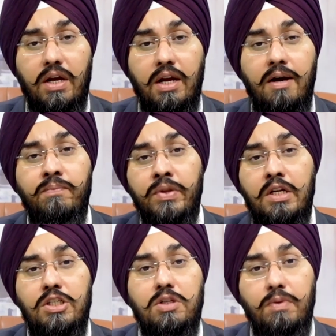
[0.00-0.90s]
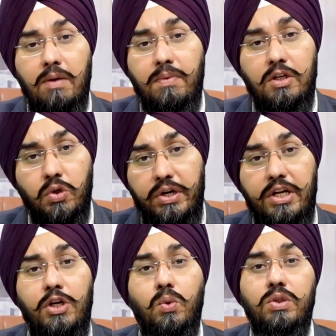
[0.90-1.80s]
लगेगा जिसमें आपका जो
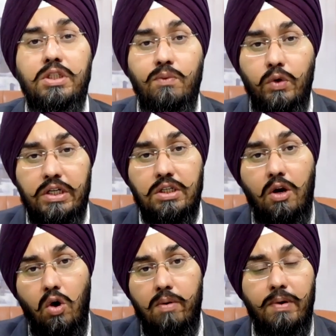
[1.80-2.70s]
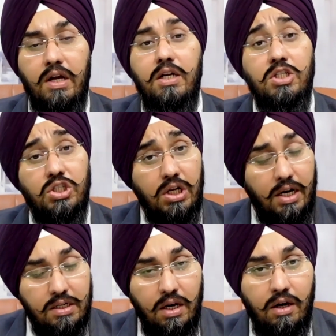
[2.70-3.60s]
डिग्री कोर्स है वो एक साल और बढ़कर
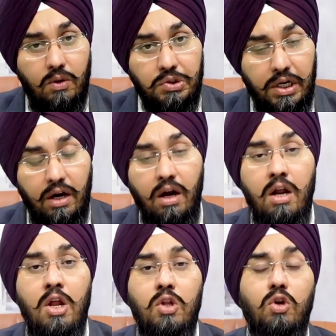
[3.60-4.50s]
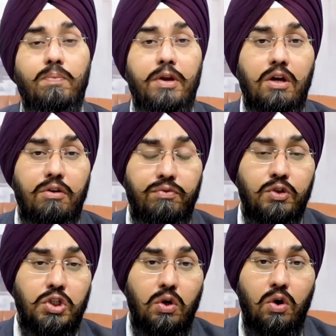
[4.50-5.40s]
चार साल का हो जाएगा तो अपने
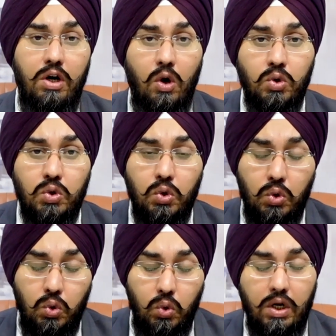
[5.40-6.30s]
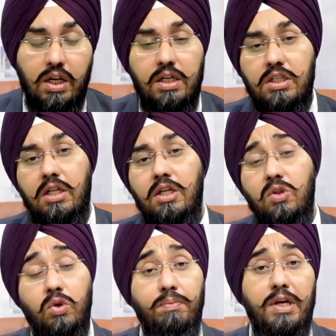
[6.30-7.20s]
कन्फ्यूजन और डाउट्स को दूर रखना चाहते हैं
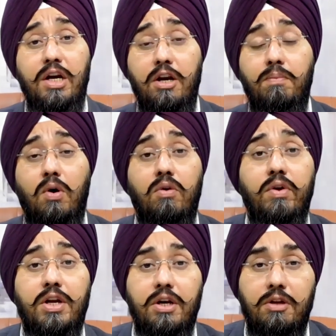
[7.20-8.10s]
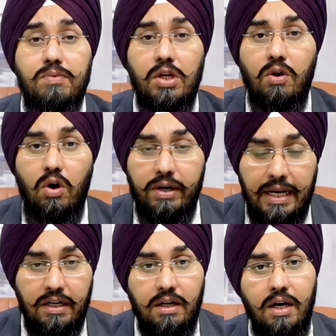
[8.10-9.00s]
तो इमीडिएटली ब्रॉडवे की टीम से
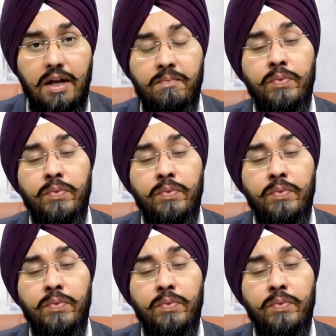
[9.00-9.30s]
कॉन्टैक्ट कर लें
_ _ _ _
Print the records above word for word, omitting any picture they contain.

[ANSWER]
[0.00-0.90s]
[0.90-1.80s]
लगेगा जिसमें आपका जो
[1.80-2.70s]
[2.70-3.60s]
डिग्री कोर्स है वो एक साल और बढ़कर
[3.60-4.50s]
[4.50-5.40s]
चार साल का हो जाएगा तो अपने
[5.40-6.30s]
[6.30-7.20s]
कन्फ्यूजन और डाउट्स को दूर रखना चाहते हैं
[7.20-8.10s]
[8.10-9.00s]
तो इमीडिएटली ब्रॉडवे की टीम से
[9.00-9.30s]
कॉन्टैक्ट कर लें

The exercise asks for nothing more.